05.12.2013

Legge elettorale, la scure della Consulta “Il Porcellum è incostituzionale”

  • Il Sole 24 Ore

Comunque vada, anche se il palazzo della politica continua a non mettersi d’accordo su una nuova legge, i giudici costituzionali sono certi che quello che resta del Porcellum permette comunque agli italiani di andare al voto. Non c’è l’ipotizzato ritorno al Mattarellum, per la semplice ragione che, pur azzoppato, il Porcellum continua legislativamente a vivere. Non c’è neppure il “vuoto” legislativo che, su questa materia, non è consentito e che molti paventavano. Un brutto fantasma agitato forse per imbavagliare la Corte. Sulla quale, in pochi giorni, s’è riversata la forte pressione della politica a fare un passo indietro. Che non c’è stato, pur dopo un’iniziale esitazione.
Camera di consiglio storica alla Consulta — che si apre alle 9 e trenta, si ferma alle 13, riprende alle 16 e si chiude pochi minuti dopo le 18 — perché non è di tutti i giorni essere alle prese con la legge che ha portato in Parlamento 945 tra deputati e senatori. La riunione che prosegue dopo la prima ora dice subito che l’ipotesi del rinvio chiesto da un alto giudice è stata superata, che si è entrati nel merito. Proprio così, ci si misura subito sull’ammissibilità del questione di costituzionalità posta dalla Cassazione — relatore Antonio Lamorgese, giudice della prima sezione civile — sui cui tavoli è giunto il ricorso dell’avvocato Aldo Bozzi e di altri 25 cittadini elettori contro il Porcellum, i quali si erano già rivolti al tribunale di Milano. Non dura a lungo la discussione, i giudici della Consulta votano tutti insieme per la piena ammissibilità dei due quesiti. Tanti giuristi erano contrari, loro non hanno dubbi.
E si entra nel merito. Il Porcellum
può contare su due “nemici”, il presidente della Consulta Gaetano Silvestri, che già
aveva materializzato i suoi dubbi di costituzionalità nel 2008 in occasione del referendum, e a settembre, nel giorno della sua elezione.
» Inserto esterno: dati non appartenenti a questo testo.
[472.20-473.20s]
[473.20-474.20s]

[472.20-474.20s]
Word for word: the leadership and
Poi il relatore, Giuseppe Tesauro, ex presidente dell’Antitrust. I due quesiti sono lì, sul tavolo dei giudici pronti a essere vivisezionati. Si discute del premio di maggioranza senza tetto, e tutti decidono di bocciarlo. Si affronta la questione delle preferenze, e qui finisce con una votazione di stretta misura, otto contro sette, perché obiettivamente c’è chi considera il passo sulle preferenze molto spinto.
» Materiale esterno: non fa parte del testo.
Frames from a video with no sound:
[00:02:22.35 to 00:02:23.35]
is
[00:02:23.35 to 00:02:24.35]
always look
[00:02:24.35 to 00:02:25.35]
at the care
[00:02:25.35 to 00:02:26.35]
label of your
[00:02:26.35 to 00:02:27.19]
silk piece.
Si discute a lungo sul comunicato. Semplice e lineare sui due quesiti, «illegittimità costituzionale » per il premio di maggioranza, «sia per la Camera che per il Senato». Idem per le norme sulle liste elettorali bloccate,
«nella parte in cui non consentono all’elettore di esprimere una preferenza». Almeno una preferenza, dunque, dovrà essere indicata. Ovviamente la Corte si pone il problema di “quando” la sua decisione diventerà operativa, per questo scrive che dalla pubblicazione della sentenza «dipende la decorrenza dei relativi effetti giuridici». La Corte compie anche un altro passo, conscia com’è della portata della decisione. Specifica che «il Parlamento può sempre approvare
nuove leggi elettorali, secondo le proprie scelte politiche, nel rispetto dei principi costituzionali ».
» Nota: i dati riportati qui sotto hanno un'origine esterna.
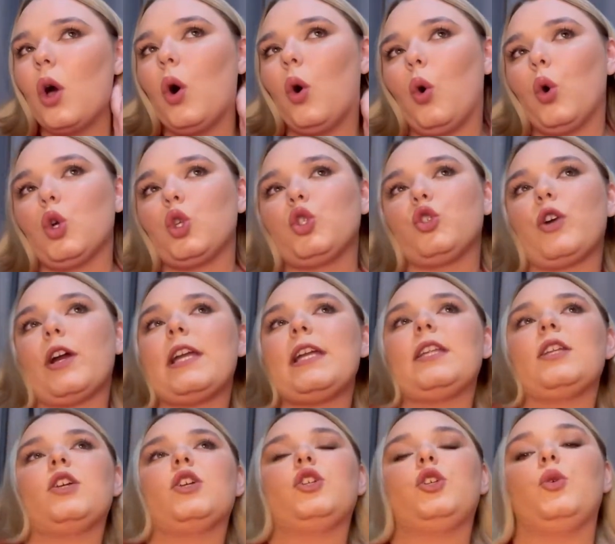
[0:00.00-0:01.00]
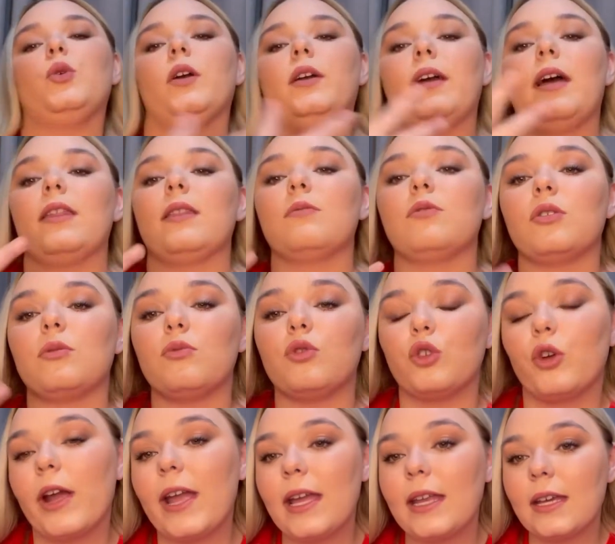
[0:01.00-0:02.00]
Or trainers, you could get them some
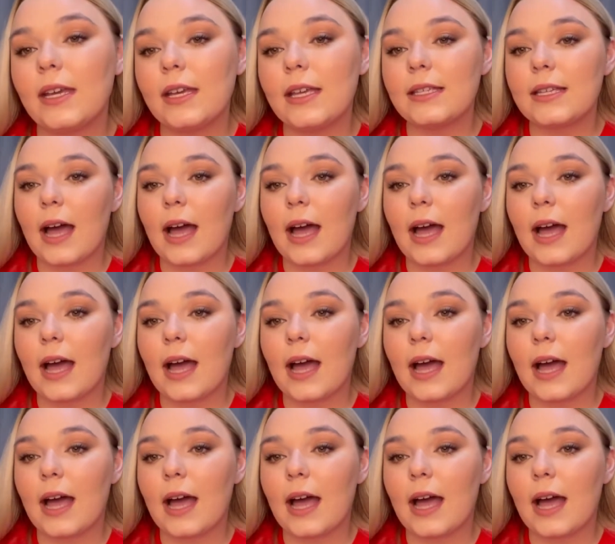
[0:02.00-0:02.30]
trainers.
In quei 300 storici minuti gli alti giudici — come trapela poi da “Radio corte” — stanno bene attenti a compiere una delicata operazione chirurgica che risponde strettamente ai quesiti posti dalla Cassazione. La Corte non si “allarga”, non fa politica, sta a quei due quesiti, come prova lo stesso comunicato. Del pari, non sceglie un nuovo sistema elettorale, né
potrebbe farlo perché così compirebbe una grave ingerenza nella vita del legislatore. Non riporta in vita il Mattarellum, con quella “reviviscenza” di cui pure tanto si era favoleggiato. Alla Corte si può cogliere questa certezza, «anche dopo i tagli la legge che resta consente di andare a votare, resta il proporzionale, così come per le liste è possibile votare per un candidato». Ma una sensazione è diffusa comunque, la certezza che il passo compiuto, l’incostituzionalità dichiarata, è «una clava», come la chiama qualcuno alla Corte, che costringe il Parlamento a fare una legge decente per far votare gli italiani senza privarli dei loro diritti. Sono le 18, i giudici hanno chiuso la partita del Porcellum.